Byron Harris? You listening? Come back. Bring your cameraman. I want another shot at it. I’ll do better next time.
–Tim Rogers Â· January 24, 2007 03:01 PM
A very clever FrontBurnervian imagines how Byron Harris will edit our interview. Genius:
Harris: Is D’s Best Doctors scientific? Not in the least. Just ask D’s executive editor, Tim Rogers.
Tim: Scientific? I’ll leave that to those who work at a higher pay grade.
Harris: That’s right, the man behind the trusted list that many Dallas residents use to determine which medical provider they will entrust with the care of their family admits that it’s nothing more than a magazine money-making scheme.
Tim: Of course! That’s what we do! Sell magazines! Make money!
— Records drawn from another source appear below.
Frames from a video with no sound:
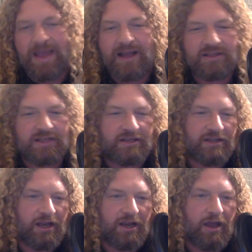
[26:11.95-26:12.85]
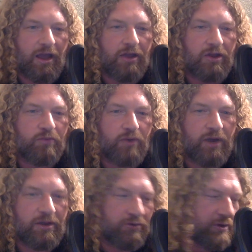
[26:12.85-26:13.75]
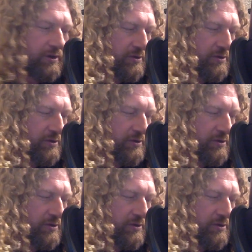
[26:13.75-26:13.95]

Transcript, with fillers: as I said in the prelude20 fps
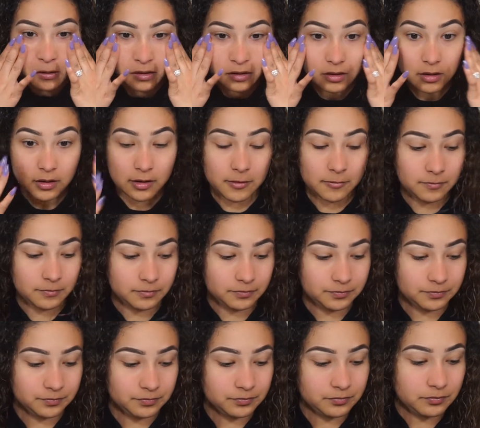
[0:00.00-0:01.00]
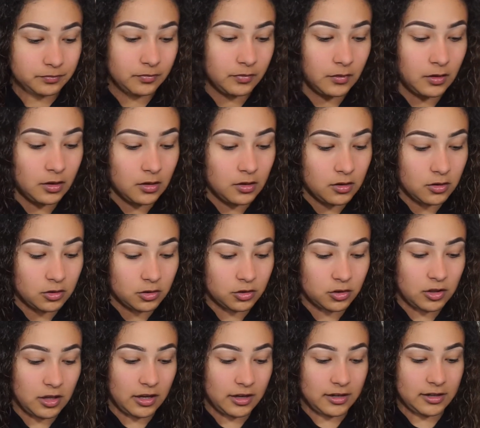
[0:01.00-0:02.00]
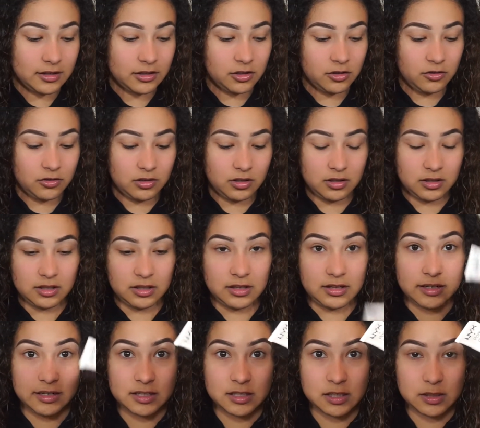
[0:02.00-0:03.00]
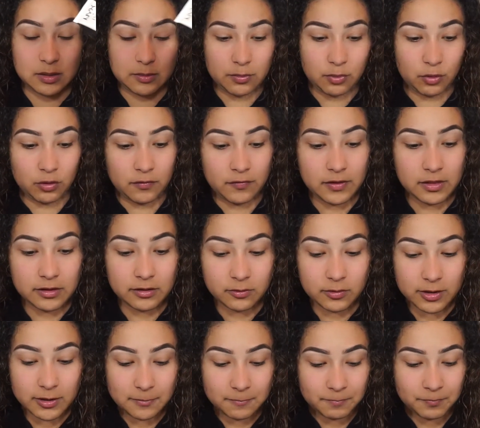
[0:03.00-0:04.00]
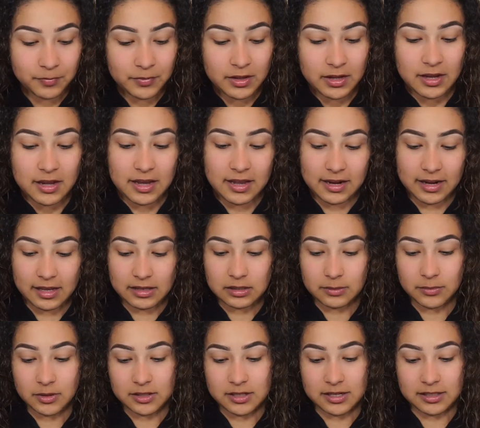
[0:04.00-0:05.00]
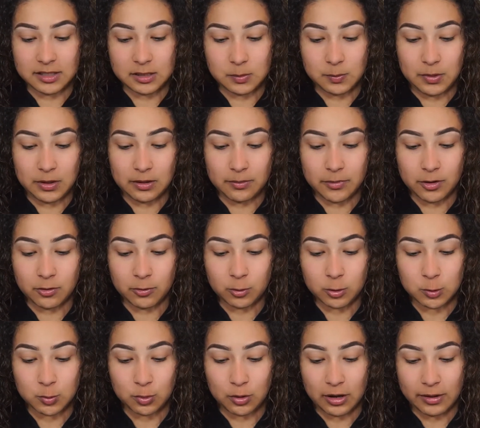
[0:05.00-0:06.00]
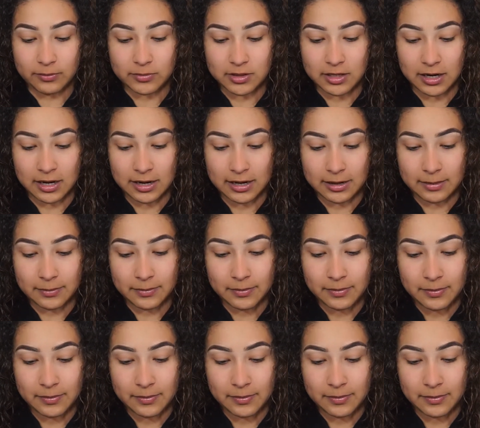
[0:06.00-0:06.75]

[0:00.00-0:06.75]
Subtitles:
Okay. So that is using the NYX Pore Filling one. And next I'm going to take this Bare Minerals Prime Time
Harris: Rogers said he believes the system D magazine uses is, quote, “valid.” The magazine ballots from around 9 percent of the area’s 11,000 physicians, and then consults a panel of anonymous doctors who hand pick the winners. Winners that include some medical practitioners–such as podiatrists–that aren’t even doctors.
Tim: You’re saying we should call it “Best Doctors and Podiatrists in Dallas”? That’s kind of wordy for the cover, but I’ll consider it.
Harris: Wordy maybe, but at least accurate. And accuracy is what Preston Hollow resident Jane Smith wishes she had had.
Smith: That podiatrist didn’t even realize my son’s foot was covered in gangrene.
Harris: Byron Harris, Channel 8 news.